Your task is to reproduce exactly the lines that run from the beginning of the data through the line where "[00:02:05.42]" appears.

▶ **Materials provided**:
+ + + + +

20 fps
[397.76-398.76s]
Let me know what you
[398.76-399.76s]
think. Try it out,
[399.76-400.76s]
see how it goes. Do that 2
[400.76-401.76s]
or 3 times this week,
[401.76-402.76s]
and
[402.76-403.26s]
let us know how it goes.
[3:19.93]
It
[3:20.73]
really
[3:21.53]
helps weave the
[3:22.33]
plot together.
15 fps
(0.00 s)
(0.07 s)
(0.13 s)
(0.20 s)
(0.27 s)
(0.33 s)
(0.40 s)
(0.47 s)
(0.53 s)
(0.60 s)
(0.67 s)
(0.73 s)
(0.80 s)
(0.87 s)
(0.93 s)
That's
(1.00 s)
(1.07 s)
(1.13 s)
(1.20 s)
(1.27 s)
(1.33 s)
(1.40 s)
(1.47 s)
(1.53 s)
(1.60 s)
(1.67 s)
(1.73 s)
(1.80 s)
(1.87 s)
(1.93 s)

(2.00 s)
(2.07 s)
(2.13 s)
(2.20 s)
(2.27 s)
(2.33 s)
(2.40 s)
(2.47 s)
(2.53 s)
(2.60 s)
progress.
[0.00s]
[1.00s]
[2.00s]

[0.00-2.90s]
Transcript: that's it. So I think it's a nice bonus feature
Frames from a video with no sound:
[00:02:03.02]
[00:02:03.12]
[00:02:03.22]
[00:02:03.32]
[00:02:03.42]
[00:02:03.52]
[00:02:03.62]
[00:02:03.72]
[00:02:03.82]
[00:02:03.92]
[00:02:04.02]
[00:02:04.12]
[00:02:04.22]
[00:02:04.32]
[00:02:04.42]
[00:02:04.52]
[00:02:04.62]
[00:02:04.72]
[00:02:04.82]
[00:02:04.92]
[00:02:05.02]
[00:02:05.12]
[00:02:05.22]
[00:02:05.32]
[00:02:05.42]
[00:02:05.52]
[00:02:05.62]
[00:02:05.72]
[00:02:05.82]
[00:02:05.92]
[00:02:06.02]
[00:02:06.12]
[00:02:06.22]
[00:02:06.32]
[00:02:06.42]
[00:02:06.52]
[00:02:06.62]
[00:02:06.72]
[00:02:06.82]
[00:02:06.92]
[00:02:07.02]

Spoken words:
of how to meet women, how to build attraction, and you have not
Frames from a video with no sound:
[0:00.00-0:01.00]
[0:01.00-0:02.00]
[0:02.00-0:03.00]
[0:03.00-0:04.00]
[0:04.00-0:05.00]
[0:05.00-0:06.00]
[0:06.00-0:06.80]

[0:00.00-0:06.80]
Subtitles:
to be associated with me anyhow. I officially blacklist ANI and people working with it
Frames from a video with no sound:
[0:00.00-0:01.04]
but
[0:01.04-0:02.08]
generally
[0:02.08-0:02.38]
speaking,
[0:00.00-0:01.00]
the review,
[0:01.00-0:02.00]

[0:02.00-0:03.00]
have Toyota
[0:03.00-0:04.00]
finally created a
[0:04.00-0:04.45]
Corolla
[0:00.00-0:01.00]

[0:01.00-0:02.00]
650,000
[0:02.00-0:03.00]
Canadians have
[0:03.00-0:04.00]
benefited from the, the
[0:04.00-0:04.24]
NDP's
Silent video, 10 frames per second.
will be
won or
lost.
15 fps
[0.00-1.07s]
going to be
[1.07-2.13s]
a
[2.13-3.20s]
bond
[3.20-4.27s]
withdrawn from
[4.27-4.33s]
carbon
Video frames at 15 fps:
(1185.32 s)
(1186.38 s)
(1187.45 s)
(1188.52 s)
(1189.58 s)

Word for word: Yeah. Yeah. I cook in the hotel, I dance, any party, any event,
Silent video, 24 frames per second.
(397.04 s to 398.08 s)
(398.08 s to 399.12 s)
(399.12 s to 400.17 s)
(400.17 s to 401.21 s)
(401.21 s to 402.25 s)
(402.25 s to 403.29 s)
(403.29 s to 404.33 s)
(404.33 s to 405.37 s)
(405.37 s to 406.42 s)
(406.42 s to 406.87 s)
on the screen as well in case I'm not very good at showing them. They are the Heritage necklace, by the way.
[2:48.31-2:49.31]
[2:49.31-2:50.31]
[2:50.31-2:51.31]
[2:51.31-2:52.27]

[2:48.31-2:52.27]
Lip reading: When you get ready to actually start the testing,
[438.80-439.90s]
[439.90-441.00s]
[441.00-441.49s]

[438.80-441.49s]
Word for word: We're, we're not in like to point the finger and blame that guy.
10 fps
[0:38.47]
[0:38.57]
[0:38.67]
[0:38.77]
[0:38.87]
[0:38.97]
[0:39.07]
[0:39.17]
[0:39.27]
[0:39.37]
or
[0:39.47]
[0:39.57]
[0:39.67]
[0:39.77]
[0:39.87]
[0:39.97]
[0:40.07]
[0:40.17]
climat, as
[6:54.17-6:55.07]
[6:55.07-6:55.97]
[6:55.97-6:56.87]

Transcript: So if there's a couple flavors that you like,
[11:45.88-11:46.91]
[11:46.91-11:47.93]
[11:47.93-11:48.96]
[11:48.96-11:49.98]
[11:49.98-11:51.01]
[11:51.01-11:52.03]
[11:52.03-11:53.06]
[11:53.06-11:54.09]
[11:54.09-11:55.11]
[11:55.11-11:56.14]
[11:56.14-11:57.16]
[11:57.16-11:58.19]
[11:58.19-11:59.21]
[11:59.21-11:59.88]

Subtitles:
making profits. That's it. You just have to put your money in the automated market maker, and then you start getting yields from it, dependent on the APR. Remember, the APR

+ + + + +

▶ **Answer for this exercise**:
20 fps
[397.76-398.76s]
Let me know what you
[398.76-399.76s]
think. Try it out,
[399.76-400.76s]
see how it goes. Do that 2
[400.76-401.76s]
or 3 times this week,
[401.76-402.76s]
and
[402.76-403.26s]
let us know how it goes.
[3:19.93]
It
[3:20.73]
really
[3:21.53]
helps weave the
[3:22.33]
plot together.
15 fps
(0.00 s)
(0.07 s)
(0.13 s)
(0.20 s)
(0.27 s)
(0.33 s)
(0.40 s)
(0.47 s)
(0.53 s)
(0.60 s)
(0.67 s)
(0.73 s)
(0.80 s)
(0.87 s)
(0.93 s)
That's
(1.00 s)
(1.07 s)
(1.13 s)
(1.20 s)
(1.27 s)
(1.33 s)
(1.40 s)
(1.47 s)
(1.53 s)
(1.60 s)
(1.67 s)
(1.73 s)
(1.80 s)
(1.87 s)
(1.93 s)

(2.00 s)
(2.07 s)
(2.13 s)
(2.20 s)
(2.27 s)
(2.33 s)
(2.40 s)
(2.47 s)
(2.53 s)
(2.60 s)
progress.
[0.00s]
[1.00s]
[2.00s]

[0.00-2.90s]
Transcript: that's it. So I think it's a nice bonus feature
Frames from a video with no sound:
[00:02:03.02]
[00:02:03.12]
[00:02:03.22]
[00:02:03.32]
[00:02:03.42]
[00:02:03.52]
[00:02:03.62]
[00:02:03.72]
[00:02:03.82]
[00:02:03.92]
[00:02:04.02]
[00:02:04.12]
[00:02:04.22]
[00:02:04.32]
[00:02:04.42]
[00:02:04.52]
[00:02:04.62]
[00:02:04.72]
[00:02:04.82]
[00:02:04.92]
[00:02:05.02]
[00:02:05.12]
[00:02:05.22]
[00:02:05.32]
[00:02:05.42]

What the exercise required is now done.